Fight depression by thinking flexibly, watching what you eat and using your support network correctly.
Along with getting some exercise and perhaps a little meditation, here are seven ways to decrease depression.
1. Think flexibly
The key to healthy emotional control is to be flexible, new research finds.
People with lower levels of depression and anxiety tend to vary their emotional control strategy successfully depending on whether the situation can be explained.
When the situation can be changed, it is better to let your emotions — whatever they may be — motivate that change, rather than trying to change the emotions.
When the situation can’t be changed, however, it is better to try and change the emotion.
2. 30 minutes in the park
People who spend just 30 minutes a week in a park have much better mental health than those who don’t.
Visiting parks weekly is also linked to lower blood pressure, the Australian research has found.
Dr Danielle Shanahan, the study’s first author, said:
“If everyone visited their local parks for half an hour each week there would be seven per cent fewer cases of depression and nine percent fewer cases of high blood pressure.

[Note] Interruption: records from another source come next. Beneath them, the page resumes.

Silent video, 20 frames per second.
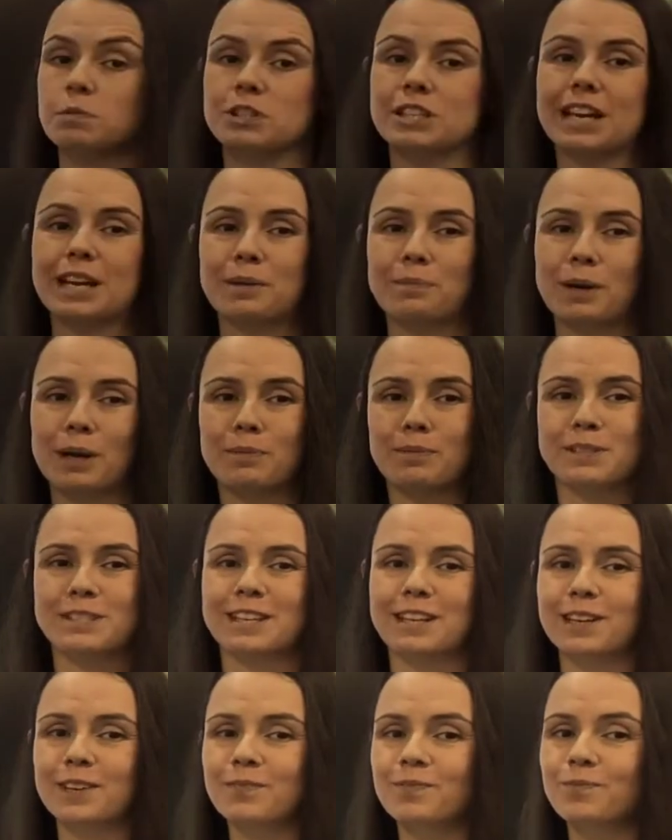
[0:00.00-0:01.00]
jelly babies
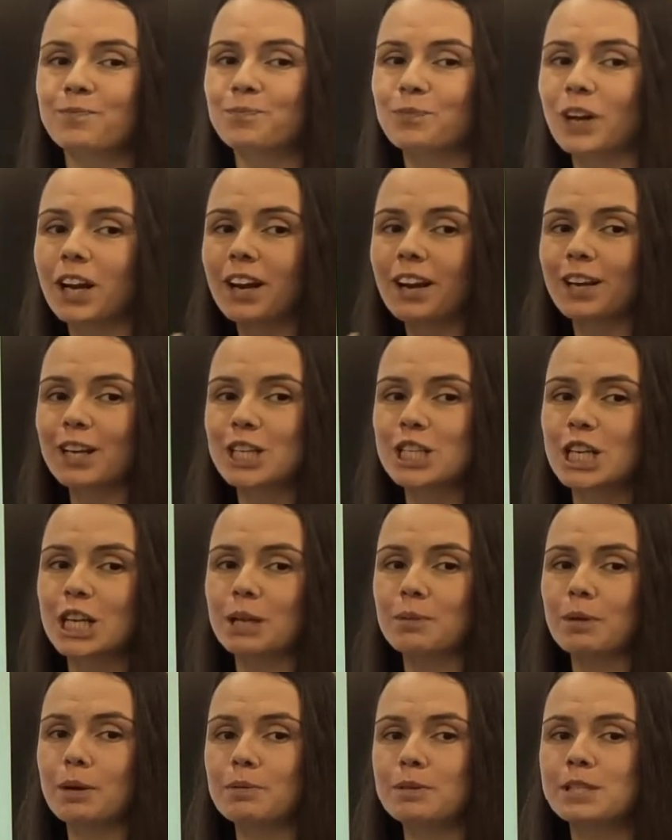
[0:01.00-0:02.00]
here. I like
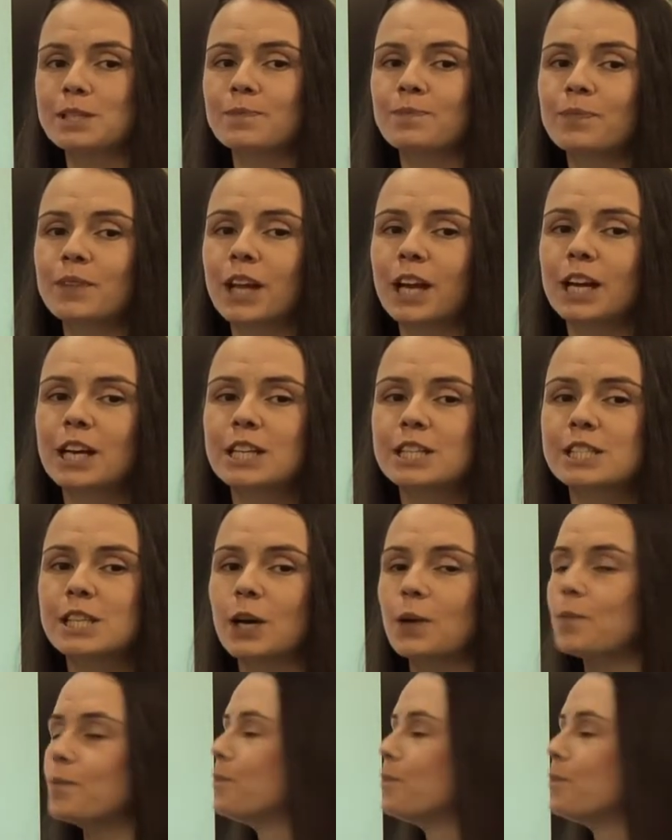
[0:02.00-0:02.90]
jelly babies. So,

Even staring at trees is enough to reduce people’s stress level, research finds.
3. Take care of your gut
Nutrition is one of the most overlooked factors in depression.
The Mediterranean diet in particular provides the vitamins and minerals the body and brain need.
Also consider omega-3 supplements, which have been found to help with major depression.
Probiotics may stop sadness turning into depression by helping people let go of the past, a recent study finds.
The reason is probably that bacteria in the intestine can play an important role in anxiety and depression.
Probiotics may work to help stabilise the bacteria in the gut.
4. Music therapy
Music therapy can reduce depression in young people with behaviour problems, new research finds.
Music therapy also increased self-esteem compared to those who received the usual treatment without the therapy.
The conclusions come from the largest every study of its kind.
It involved 251 children, only half of whom were given music therapy.
5. Fight depression with herbs
The herb roseroot could be an effective alternative to antidepressants, a recent study finds.
Compared with a modern SSRI, roseroot has fewer side effects and similar antidepressant effects, finds a clinical trial.
The study tested oral R. rosea extract against sertraline, an SSRI antidepressant and compared these with a placebo.
The big difference was in the side effects.
63% reported side effects from the SSRI antidepressant versus 30% on the herbs for depression.
So, herbs for depression could be worth a try.
6. Boost antidepressant effectiveness
If you are taking antidepressants, then consider these 4 natural supplements found to boost antidepressant effectiveness and fight depression.
- Omega 3 fish oils,
- S-adenosylmethionine (SAMe),
- methylfolate (bioactive form of folate),
- and vitamin D.
Dr Jerome Sarris, the study’s first author, said it was another vote of confidence for omega-3:
“The strongest finding from our review was that Omega 3 fish oil – in combination with antidepressants – had a statistically significant effect over a placebo.
Many studies have shown Omega 3s are very good for general brain health and improving mood, but this is the first analysis of studies that looks at using them in combination with antidepressant medication.
7. Call on your support network
This could be the most important factor of all.
Having social support quadruples the chance of depression recovery, new research finds.
Emotionally supportive relationships are one of the keys to successful recovery from major depression.
The researchers found that 39% of people who experienced major depression made a complete recovery.
Two of the best ways to fight depression in the long term were by using exercise and turning to spirituality.